Skill gaps are real. Analyzing production telemetry, interpreting user behavior data, and designing experiments in a live environment require different skills than writing test cases and running regression suites. Teams that have historically been focused on pre-production testing often need significant investment in capability building before Shift-right practices become effective.

There is also the resource allocation question. Shift-right monitoring is ongoing work. It does not fit into a sprint or a release cycle. Teams already stretched thin on development capacity often struggle to create the attention that production quality monitoring requires. Without dedicated ownership, dashboards go unreviewed, alerts get ignored, and the feedback loop fails to close.

Finally, the tension between delivering with speed and observability in software testing is real. The value of Shift-right is in slowing down enough to learn from what production is telling you, and in organizations where speed of deployment is the dominant metric, that can feel like friction. This tension is not resolved by choosing one over the other, but by making the feedback loop fast enough so that it does not slow the delivery.
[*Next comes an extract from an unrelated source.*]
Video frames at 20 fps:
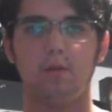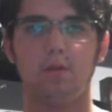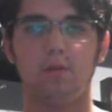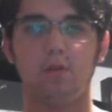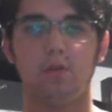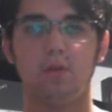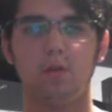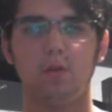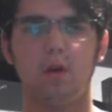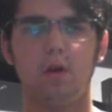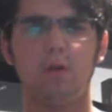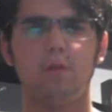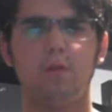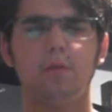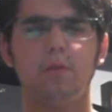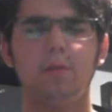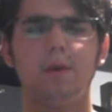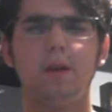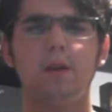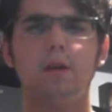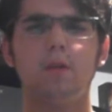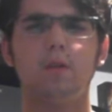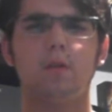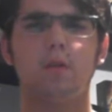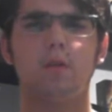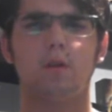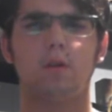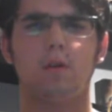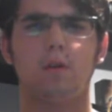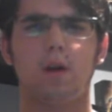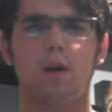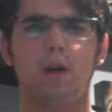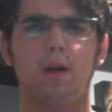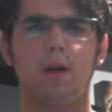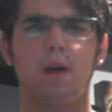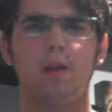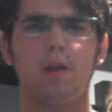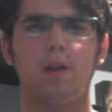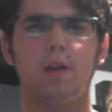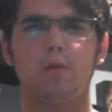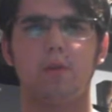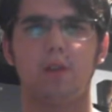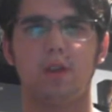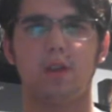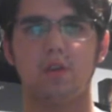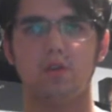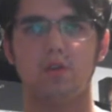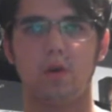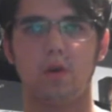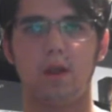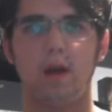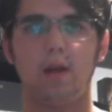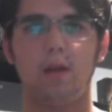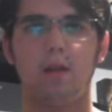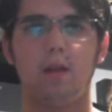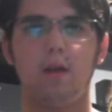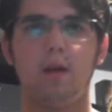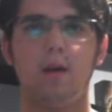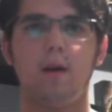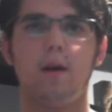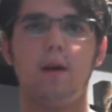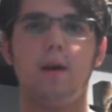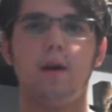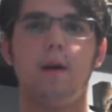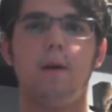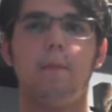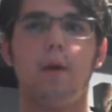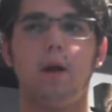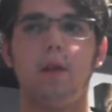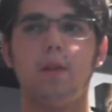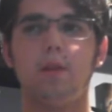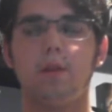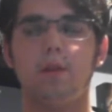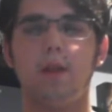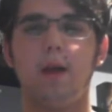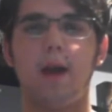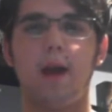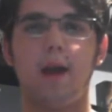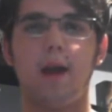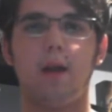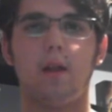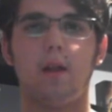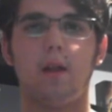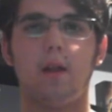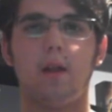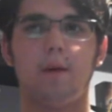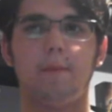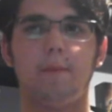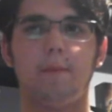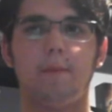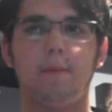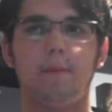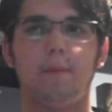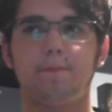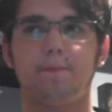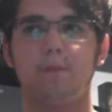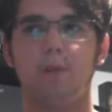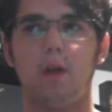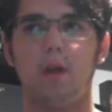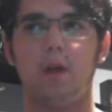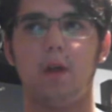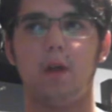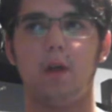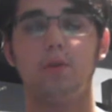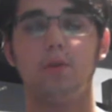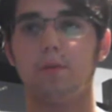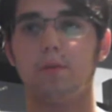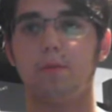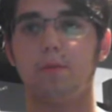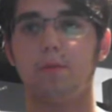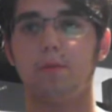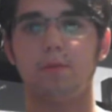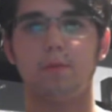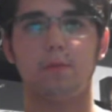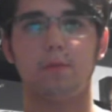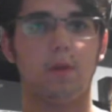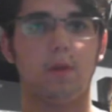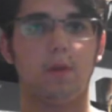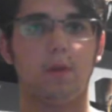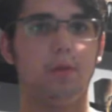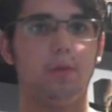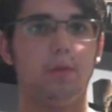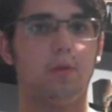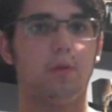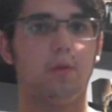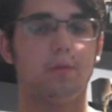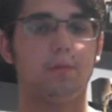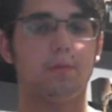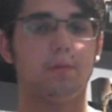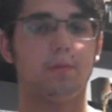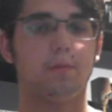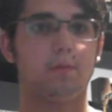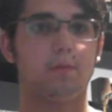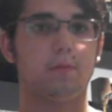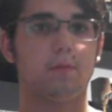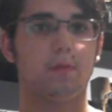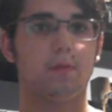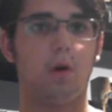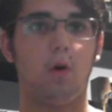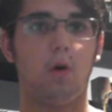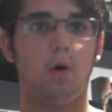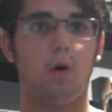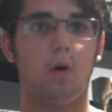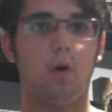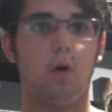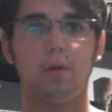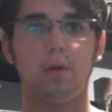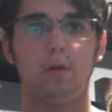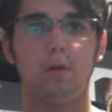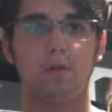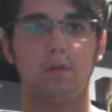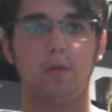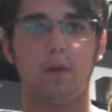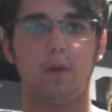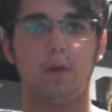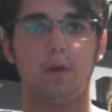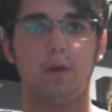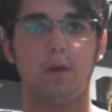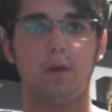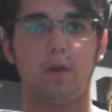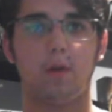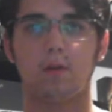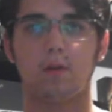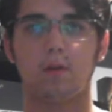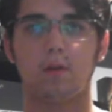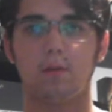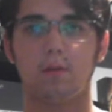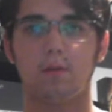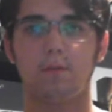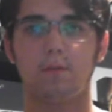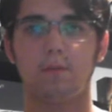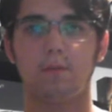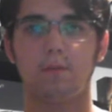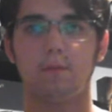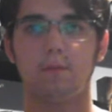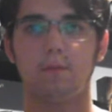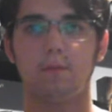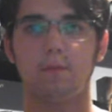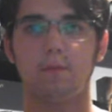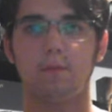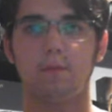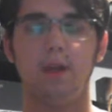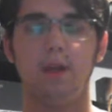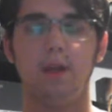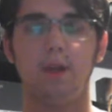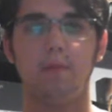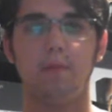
long for me, so I didn't really enjoy that. But other than that, I thought the whole film was amazing. Is it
From monitoring to autonomy: The future of Shift-right quality engineering

The organizations getting the most out of Shift-right share a few common traits. First, they invest in observability infrastructure before building quality workflows on top of it. Second, they create explicit processes for routing production signals back into development processes and treat production incidents as learning opportunities rather than accountability events. They also structure deployments to create observable windows. Companies in regulated industries like insurance have demonstrated this well, combining Shift-right practices with behavior-driven development and hyper-automation to build testing environments that mirror actual business processes.

The trajectory points toward a fully continuous model, one where continuous testing in production, AI-driven anomaly detection, and automated feedback loops handle most of the overhead currently involved in translating production signals into action. Predictive analytics are already anticipating failure modes before they surface. As we explore in our article on AI-Driven Self-Healing Systems, autonomous monitoring tools are beginning to resolve incidents without human intervention.

But the underlying principle holds regardless of how automated the toolchain becomes. The most reliable signal of software quality is how it performs for real users, under conditions you did not design or control. Shift-right quality engineering is the discipline of taking that signal seriously, building the infrastructure to capture it, and cultivating the organizational habits to act on it. Organizations that make this investment will see their software improve faster, their incidents resolving more quickly, and their users consistently better served.